Work request
Give the records again exactly, but drop the pictures.

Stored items
§

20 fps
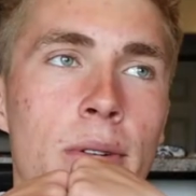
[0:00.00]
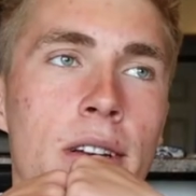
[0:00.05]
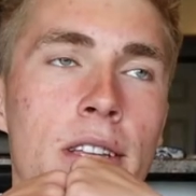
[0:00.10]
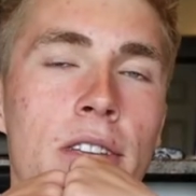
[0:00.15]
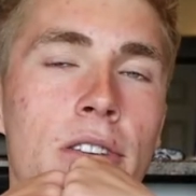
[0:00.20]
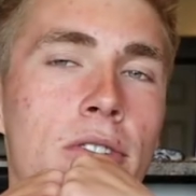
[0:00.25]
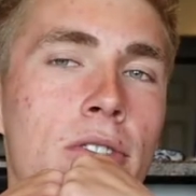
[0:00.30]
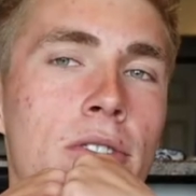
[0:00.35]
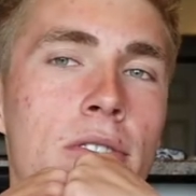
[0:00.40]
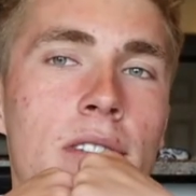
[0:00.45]
what it
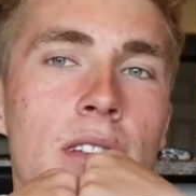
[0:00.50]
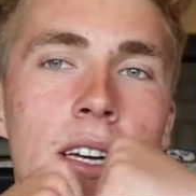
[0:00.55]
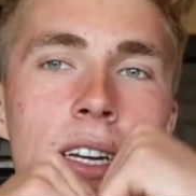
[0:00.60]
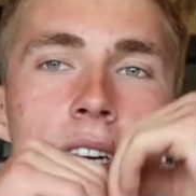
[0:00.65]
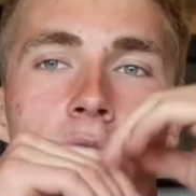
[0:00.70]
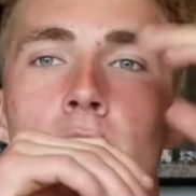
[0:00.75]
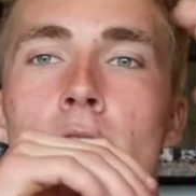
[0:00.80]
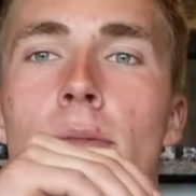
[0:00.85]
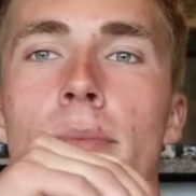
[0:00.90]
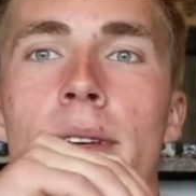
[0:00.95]
you like
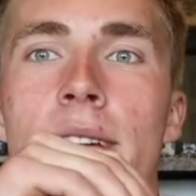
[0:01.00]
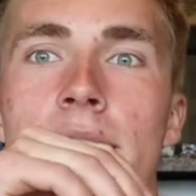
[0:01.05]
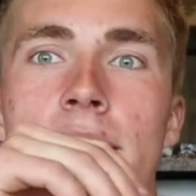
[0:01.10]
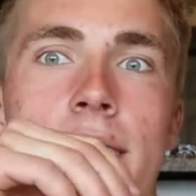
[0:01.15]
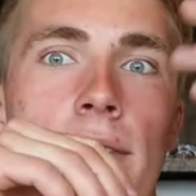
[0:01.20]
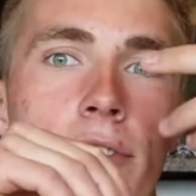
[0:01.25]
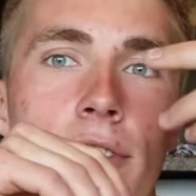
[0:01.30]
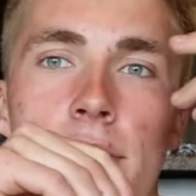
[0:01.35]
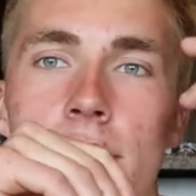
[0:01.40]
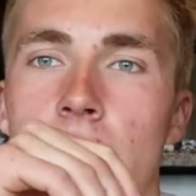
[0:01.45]
normally it's
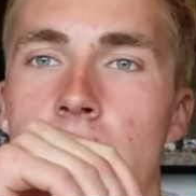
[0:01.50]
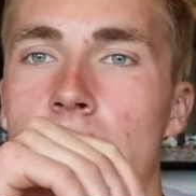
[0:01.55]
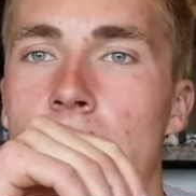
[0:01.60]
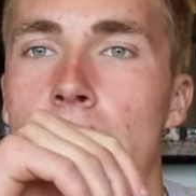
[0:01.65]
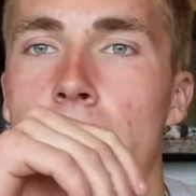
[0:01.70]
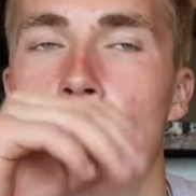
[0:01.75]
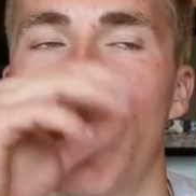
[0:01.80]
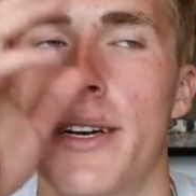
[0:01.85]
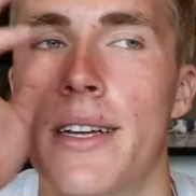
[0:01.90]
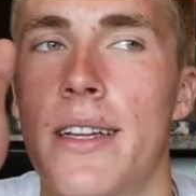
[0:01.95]
every
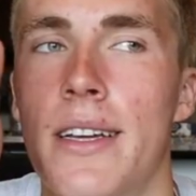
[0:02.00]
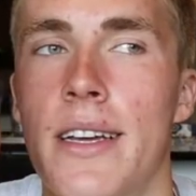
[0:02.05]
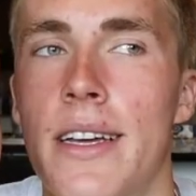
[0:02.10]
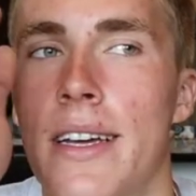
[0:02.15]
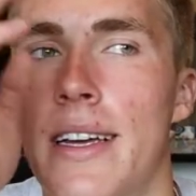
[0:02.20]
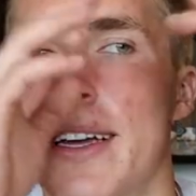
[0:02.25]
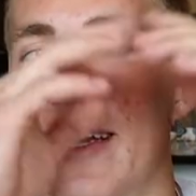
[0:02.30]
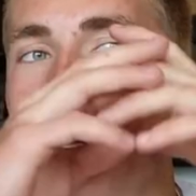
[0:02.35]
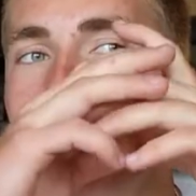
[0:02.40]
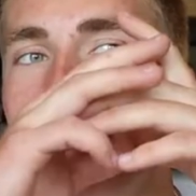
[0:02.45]
Sunday, but
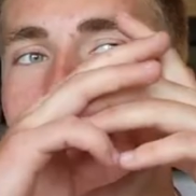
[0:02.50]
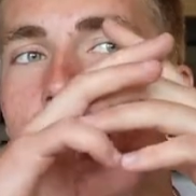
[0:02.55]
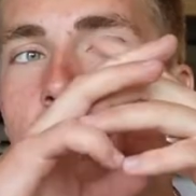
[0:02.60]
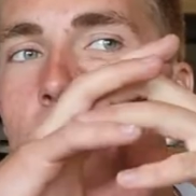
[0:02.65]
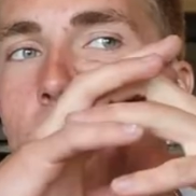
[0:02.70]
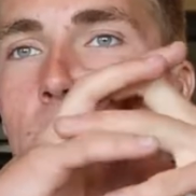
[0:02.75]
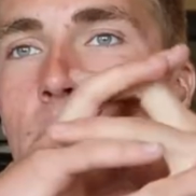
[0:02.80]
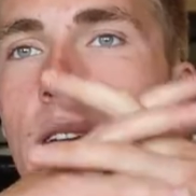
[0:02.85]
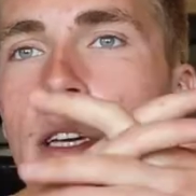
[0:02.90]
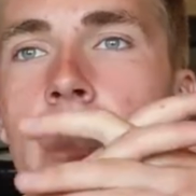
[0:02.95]
it's
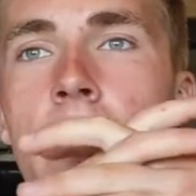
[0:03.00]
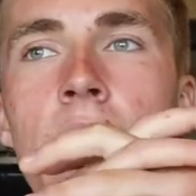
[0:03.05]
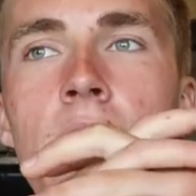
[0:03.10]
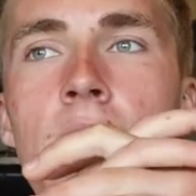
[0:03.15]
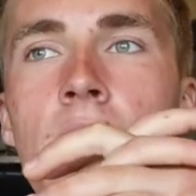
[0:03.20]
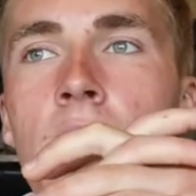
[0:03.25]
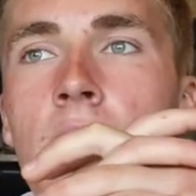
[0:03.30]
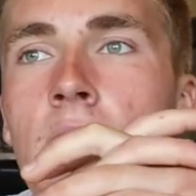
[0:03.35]
going to be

§

Response for this exercise
20 fps
[0:00.00]
[0:00.05]
[0:00.10]
[0:00.15]
[0:00.20]
[0:00.25]
[0:00.30]
[0:00.35]
[0:00.40]
[0:00.45]
what it
[0:00.50]
[0:00.55]
[0:00.60]
[0:00.65]
[0:00.70]
[0:00.75]
[0:00.80]
[0:00.85]
[0:00.90]
[0:00.95]
you like
[0:01.00]
[0:01.05]
[0:01.10]
[0:01.15]
[0:01.20]
[0:01.25]
[0:01.30]
[0:01.35]
[0:01.40]
[0:01.45]
normally it's
[0:01.50]
[0:01.55]
[0:01.60]
[0:01.65]
[0:01.70]
[0:01.75]
[0:01.80]
[0:01.85]
[0:01.90]
[0:01.95]
every
[0:02.00]
[0:02.05]
[0:02.10]
[0:02.15]
[0:02.20]
[0:02.25]
[0:02.30]
[0:02.35]
[0:02.40]
[0:02.45]
Sunday, but
[0:02.50]
[0:02.55]
[0:02.60]
[0:02.65]
[0:02.70]
[0:02.75]
[0:02.80]
[0:02.85]
[0:02.90]
[0:02.95]
it's
[0:03.00]
[0:03.05]
[0:03.10]
[0:03.15]
[0:03.20]
[0:03.25]
[0:03.30]
[0:03.35]
going to be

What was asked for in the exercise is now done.